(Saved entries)
************
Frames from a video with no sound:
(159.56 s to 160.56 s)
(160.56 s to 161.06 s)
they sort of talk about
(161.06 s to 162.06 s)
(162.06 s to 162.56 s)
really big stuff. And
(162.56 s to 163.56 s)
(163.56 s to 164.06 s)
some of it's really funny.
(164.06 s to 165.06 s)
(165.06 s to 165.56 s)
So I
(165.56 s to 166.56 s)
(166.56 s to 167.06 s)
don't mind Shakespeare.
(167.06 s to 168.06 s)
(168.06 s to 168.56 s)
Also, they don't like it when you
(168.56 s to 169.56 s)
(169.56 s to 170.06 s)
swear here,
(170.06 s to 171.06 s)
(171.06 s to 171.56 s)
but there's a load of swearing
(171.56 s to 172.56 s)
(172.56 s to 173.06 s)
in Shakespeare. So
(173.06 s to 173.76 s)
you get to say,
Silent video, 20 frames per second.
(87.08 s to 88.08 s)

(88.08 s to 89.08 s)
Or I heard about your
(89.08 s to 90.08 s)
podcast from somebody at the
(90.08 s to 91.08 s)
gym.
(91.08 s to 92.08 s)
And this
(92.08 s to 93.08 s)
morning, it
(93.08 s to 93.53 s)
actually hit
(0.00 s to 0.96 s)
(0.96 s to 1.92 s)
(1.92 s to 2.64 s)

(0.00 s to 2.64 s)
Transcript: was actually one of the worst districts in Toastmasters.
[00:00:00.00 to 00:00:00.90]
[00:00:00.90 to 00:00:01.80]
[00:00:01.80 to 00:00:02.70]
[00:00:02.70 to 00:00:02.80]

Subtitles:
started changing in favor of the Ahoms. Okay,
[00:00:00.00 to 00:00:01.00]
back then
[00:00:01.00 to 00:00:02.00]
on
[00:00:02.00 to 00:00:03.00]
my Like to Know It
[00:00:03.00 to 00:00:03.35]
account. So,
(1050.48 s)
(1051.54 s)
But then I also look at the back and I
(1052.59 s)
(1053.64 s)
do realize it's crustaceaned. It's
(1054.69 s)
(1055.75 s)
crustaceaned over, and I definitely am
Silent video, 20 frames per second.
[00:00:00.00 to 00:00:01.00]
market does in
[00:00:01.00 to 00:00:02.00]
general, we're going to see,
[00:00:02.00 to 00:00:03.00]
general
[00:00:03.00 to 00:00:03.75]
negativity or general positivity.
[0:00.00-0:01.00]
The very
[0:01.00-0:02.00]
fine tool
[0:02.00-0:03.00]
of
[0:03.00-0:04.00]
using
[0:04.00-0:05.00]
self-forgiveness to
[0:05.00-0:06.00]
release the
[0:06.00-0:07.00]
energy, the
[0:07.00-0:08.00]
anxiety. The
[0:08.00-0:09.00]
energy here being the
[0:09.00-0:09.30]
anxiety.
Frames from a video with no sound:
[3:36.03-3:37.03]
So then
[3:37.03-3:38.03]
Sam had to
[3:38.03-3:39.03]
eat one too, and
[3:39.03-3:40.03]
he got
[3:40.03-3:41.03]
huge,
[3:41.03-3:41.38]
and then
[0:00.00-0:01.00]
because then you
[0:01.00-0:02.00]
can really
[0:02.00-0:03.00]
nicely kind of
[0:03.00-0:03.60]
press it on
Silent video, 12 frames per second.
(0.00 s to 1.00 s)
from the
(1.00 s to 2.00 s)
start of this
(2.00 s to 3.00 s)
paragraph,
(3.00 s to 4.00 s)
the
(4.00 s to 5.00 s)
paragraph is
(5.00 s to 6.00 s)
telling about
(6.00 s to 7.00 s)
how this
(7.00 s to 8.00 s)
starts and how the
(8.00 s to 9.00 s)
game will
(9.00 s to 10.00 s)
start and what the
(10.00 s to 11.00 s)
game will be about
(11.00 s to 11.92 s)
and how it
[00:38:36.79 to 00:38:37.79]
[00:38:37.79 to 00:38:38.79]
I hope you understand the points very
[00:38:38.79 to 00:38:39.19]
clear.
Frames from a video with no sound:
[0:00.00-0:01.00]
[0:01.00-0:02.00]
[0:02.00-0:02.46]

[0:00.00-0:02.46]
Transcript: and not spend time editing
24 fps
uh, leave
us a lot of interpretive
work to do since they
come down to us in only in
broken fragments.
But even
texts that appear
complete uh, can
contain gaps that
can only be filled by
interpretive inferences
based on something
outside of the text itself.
************
The full set of lines above should be retyped without a single change.

■ Answer area:
Frames from a video with no sound:
(159.56 s to 160.56 s)
(160.56 s to 161.06 s)
they sort of talk about
(161.06 s to 162.06 s)
(162.06 s to 162.56 s)
really big stuff. And
(162.56 s to 163.56 s)
(163.56 s to 164.06 s)
some of it's really funny.
(164.06 s to 165.06 s)
(165.06 s to 165.56 s)
So I
(165.56 s to 166.56 s)
(166.56 s to 167.06 s)
don't mind Shakespeare.
(167.06 s to 168.06 s)
(168.06 s to 168.56 s)
Also, they don't like it when you
(168.56 s to 169.56 s)
(169.56 s to 170.06 s)
swear here,
(170.06 s to 171.06 s)
(171.06 s to 171.56 s)
but there's a load of swearing
(171.56 s to 172.56 s)
(172.56 s to 173.06 s)
in Shakespeare. So
(173.06 s to 173.76 s)
you get to say,
Silent video, 20 frames per second.
(87.08 s to 88.08 s)

(88.08 s to 89.08 s)
Or I heard about your
(89.08 s to 90.08 s)
podcast from somebody at the
(90.08 s to 91.08 s)
gym.
(91.08 s to 92.08 s)
And this
(92.08 s to 93.08 s)
morning, it
(93.08 s to 93.53 s)
actually hit
(0.00 s to 0.96 s)
(0.96 s to 1.92 s)
(1.92 s to 2.64 s)

(0.00 s to 2.64 s)
Transcript: was actually one of the worst districts in Toastmasters.
[00:00:00.00 to 00:00:00.90]
[00:00:00.90 to 00:00:01.80]
[00:00:01.80 to 00:00:02.70]
[00:00:02.70 to 00:00:02.80]

Subtitles:
started changing in favor of the Ahoms. Okay,
[00:00:00.00 to 00:00:01.00]
back then
[00:00:01.00 to 00:00:02.00]
on
[00:00:02.00 to 00:00:03.00]
my Like to Know It
[00:00:03.00 to 00:00:03.35]
account. So,
(1050.48 s)
(1051.54 s)
But then I also look at the back and I
(1052.59 s)
(1053.64 s)
do realize it's crustaceaned. It's
(1054.69 s)
(1055.75 s)
crustaceaned over, and I definitely am
Silent video, 20 frames per second.
[00:00:00.00 to 00:00:01.00]
market does in
[00:00:01.00 to 00:00:02.00]
general, we're going to see,
[00:00:02.00 to 00:00:03.00]
general
[00:00:03.00 to 00:00:03.75]
negativity or general positivity.
[0:00.00-0:01.00]
The very
[0:01.00-0:02.00]
fine tool
[0:02.00-0:03.00]
of
[0:03.00-0:04.00]
using
[0:04.00-0:05.00]
self-forgiveness to
[0:05.00-0:06.00]
release the
[0:06.00-0:07.00]
energy, the
[0:07.00-0:08.00]
anxiety. The
[0:08.00-0:09.00]
energy here being the
[0:09.00-0:09.30]
anxiety.
Frames from a video with no sound:
[3:36.03-3:37.03]
So then
[3:37.03-3:38.03]
Sam had to
[3:38.03-3:39.03]
eat one too, and
[3:39.03-3:40.03]
he got
[3:40.03-3:41.03]
huge,
[3:41.03-3:41.38]
and then
[0:00.00-0:01.00]
because then you
[0:01.00-0:02.00]
can really
[0:02.00-0:03.00]
nicely kind of
[0:03.00-0:03.60]
press it on
Silent video, 12 frames per second.
(0.00 s to 1.00 s)
from the
(1.00 s to 2.00 s)
start of this
(2.00 s to 3.00 s)
paragraph,
(3.00 s to 4.00 s)
the
(4.00 s to 5.00 s)
paragraph is
(5.00 s to 6.00 s)
telling about
(6.00 s to 7.00 s)
how this
(7.00 s to 8.00 s)
starts and how the
(8.00 s to 9.00 s)
game will
(9.00 s to 10.00 s)
start and what the
(10.00 s to 11.00 s)
game will be about
(11.00 s to 11.92 s)
and how it
[00:38:36.79 to 00:38:37.79]
[00:38:37.79 to 00:38:38.79]
I hope you understand the points very
[00:38:38.79 to 00:38:39.19]
clear.
Frames from a video with no sound:
[0:00.00-0:01.00]
[0:01.00-0:02.00]
[0:02.00-0:02.46]

[0:00.00-0:02.46]
Transcript: and not spend time editing
24 fps
uh, leave
us a lot of interpretive
work to do since they
come down to us in only in
broken fragments.
But even
texts that appear
complete uh, can
contain gaps that
can only be filled by
interpretive inferences
based on something
outside of the text itself.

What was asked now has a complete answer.